=== Begin Enclosure ===
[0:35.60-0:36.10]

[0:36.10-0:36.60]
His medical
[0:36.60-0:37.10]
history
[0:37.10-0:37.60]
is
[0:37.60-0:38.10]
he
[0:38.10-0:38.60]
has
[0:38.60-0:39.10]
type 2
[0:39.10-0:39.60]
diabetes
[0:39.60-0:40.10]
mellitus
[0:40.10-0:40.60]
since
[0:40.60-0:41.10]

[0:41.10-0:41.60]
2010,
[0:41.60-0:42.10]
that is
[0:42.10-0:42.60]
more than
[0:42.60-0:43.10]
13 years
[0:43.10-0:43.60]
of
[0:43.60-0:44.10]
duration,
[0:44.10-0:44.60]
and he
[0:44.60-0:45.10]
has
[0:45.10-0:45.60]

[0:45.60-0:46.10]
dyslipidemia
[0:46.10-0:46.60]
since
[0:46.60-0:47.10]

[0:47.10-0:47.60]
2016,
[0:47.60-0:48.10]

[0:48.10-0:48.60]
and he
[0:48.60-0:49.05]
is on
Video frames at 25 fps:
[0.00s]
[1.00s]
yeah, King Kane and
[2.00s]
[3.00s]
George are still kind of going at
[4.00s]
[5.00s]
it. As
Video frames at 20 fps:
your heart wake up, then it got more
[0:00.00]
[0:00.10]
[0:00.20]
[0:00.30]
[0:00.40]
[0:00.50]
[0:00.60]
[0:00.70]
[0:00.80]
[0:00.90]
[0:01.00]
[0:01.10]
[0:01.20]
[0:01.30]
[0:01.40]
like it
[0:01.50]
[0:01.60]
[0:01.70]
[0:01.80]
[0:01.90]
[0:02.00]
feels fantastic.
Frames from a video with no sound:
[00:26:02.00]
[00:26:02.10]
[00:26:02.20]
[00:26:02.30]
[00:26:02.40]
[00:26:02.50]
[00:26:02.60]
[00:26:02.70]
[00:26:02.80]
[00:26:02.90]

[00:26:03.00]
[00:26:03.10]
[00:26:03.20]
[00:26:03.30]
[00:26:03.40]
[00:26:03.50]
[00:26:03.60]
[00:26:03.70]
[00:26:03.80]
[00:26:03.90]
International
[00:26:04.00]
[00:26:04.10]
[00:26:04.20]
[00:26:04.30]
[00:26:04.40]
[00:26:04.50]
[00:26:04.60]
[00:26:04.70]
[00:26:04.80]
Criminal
=== End Enclosure ===
PROBLEM REQUIREMENTS — The lines to return run from the one containing "[00:26:03.70]" through the last line of the material above. Please reproduce them exactly.

RESULT OF THE EXERCISE —
[00:26:03.70]
[00:26:03.80]
[00:26:03.90]
International
[00:26:04.00]
[00:26:04.10]
[00:26:04.20]
[00:26:04.30]
[00:26:04.40]
[00:26:04.50]
[00:26:04.60]
[00:26:04.70]
[00:26:04.80]
Criminal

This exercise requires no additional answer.